There are lots of natural farming experiments, groundwater recharge experiments, watershed development, solar irrigation, which is all positive. 

“Historically, we’ve had many sectoral,  individual successes, even successes at scale, but not something working as an ecosystem,” Veena said.


It’s not all a losing cause, even against seemingly insurmountable problems. India has inherent strengths as far as water is concerned. Mishra said India is blessed with many rivers. Starting from the northeast, Brahmaputra, then UP—the Ganga being the major one—Sutlej, Jhelum, Chenab, Ravi, Indus; coming down, Mahanadi, Brahmani, and then, Narmada, Kaveri, Tapi, Godavari and Krishna.

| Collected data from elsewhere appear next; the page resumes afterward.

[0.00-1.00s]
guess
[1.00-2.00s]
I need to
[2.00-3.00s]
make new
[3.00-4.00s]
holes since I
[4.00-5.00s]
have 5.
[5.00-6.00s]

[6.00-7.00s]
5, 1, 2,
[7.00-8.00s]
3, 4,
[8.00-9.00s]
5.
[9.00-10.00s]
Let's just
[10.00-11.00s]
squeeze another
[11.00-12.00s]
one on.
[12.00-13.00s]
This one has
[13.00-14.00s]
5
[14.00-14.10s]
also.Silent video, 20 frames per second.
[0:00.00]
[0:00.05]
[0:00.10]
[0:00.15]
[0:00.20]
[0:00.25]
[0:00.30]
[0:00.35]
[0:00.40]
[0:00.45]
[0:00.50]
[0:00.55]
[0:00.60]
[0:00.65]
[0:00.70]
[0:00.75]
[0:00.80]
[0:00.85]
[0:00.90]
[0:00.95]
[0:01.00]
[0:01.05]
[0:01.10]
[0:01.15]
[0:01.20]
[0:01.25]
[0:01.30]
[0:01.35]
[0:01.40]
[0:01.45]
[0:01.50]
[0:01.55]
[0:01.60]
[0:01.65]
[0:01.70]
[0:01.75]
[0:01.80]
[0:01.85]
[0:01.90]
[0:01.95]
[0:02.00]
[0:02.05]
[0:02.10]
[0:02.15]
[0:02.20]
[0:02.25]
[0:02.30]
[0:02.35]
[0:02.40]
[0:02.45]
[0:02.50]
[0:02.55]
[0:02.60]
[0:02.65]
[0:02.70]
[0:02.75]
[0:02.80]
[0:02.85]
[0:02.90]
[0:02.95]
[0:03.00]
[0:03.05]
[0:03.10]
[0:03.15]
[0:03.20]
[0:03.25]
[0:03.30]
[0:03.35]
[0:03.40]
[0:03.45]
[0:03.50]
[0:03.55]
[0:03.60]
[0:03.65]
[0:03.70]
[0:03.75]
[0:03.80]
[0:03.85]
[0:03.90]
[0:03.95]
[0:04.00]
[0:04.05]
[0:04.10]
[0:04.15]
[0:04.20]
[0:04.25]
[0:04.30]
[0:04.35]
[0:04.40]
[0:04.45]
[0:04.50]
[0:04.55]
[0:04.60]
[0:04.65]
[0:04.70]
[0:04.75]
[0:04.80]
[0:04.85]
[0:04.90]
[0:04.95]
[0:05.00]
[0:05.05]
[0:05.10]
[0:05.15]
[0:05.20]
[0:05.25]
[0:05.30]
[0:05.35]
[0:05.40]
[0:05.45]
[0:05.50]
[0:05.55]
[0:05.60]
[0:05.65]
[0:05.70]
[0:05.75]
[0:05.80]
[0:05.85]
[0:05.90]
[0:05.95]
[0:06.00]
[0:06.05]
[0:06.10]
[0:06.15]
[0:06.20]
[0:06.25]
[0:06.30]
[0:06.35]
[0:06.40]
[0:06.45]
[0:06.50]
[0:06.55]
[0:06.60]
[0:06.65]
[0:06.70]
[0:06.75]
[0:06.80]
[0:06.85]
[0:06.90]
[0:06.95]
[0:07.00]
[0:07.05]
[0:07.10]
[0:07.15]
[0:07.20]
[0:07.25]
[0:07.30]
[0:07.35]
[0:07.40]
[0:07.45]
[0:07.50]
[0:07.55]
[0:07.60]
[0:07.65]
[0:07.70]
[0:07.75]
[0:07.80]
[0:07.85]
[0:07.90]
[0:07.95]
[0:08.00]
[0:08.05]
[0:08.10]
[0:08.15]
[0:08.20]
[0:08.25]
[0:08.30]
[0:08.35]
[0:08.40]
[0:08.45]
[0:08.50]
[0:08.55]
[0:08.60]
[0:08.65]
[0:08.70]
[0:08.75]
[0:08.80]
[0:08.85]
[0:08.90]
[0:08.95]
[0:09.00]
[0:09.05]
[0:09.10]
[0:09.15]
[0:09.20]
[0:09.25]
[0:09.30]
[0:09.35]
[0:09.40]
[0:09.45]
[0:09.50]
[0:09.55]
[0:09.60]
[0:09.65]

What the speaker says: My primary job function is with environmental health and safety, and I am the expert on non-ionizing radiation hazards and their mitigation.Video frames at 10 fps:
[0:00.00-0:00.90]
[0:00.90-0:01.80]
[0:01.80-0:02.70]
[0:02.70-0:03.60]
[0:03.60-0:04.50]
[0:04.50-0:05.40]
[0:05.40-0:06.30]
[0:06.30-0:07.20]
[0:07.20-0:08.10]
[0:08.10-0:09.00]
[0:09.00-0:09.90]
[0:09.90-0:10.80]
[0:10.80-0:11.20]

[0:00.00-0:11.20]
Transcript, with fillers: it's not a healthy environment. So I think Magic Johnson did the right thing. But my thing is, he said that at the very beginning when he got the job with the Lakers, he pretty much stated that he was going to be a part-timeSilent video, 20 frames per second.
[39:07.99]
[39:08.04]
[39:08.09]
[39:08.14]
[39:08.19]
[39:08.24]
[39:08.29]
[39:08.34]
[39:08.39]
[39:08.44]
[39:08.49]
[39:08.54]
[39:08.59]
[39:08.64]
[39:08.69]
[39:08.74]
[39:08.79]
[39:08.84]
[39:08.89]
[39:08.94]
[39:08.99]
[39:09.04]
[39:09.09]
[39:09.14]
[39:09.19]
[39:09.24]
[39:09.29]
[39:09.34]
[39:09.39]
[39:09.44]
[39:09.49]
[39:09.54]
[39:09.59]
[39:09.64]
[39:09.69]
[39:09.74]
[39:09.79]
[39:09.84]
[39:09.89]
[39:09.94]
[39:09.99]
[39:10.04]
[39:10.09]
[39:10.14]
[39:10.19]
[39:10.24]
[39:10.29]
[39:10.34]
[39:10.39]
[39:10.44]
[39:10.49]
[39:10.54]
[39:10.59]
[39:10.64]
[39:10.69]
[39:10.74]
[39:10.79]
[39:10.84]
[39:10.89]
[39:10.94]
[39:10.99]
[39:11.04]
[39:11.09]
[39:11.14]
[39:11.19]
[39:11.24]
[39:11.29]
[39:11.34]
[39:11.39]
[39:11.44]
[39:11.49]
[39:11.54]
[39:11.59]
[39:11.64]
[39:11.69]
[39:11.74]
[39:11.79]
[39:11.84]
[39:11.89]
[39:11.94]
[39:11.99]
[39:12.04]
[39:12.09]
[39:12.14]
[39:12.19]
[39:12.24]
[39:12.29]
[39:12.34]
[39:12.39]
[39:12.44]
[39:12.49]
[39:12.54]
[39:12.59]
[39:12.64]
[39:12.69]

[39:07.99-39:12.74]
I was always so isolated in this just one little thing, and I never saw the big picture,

This is unlike China where the Yangtze river basin in the south of the country is home to four-fifths of China’s water, whereas China’s north contains almost half the population and two-thirds of farmland. The Yellow river is in the north. 

“Our country has the reverse. Rivers spread throughout the country, except Rajasthan and a part of western India. We are very much blessed,” said Mishra.

Mishra holds out the hope that “overall, if we can use, and, utilise rainwater efficiently, we can solve many of our water problems”.

“So, water sustainability is the key. Water sustainability will ensure our food security. If there is no water, we will not be able to grow food for so many people.”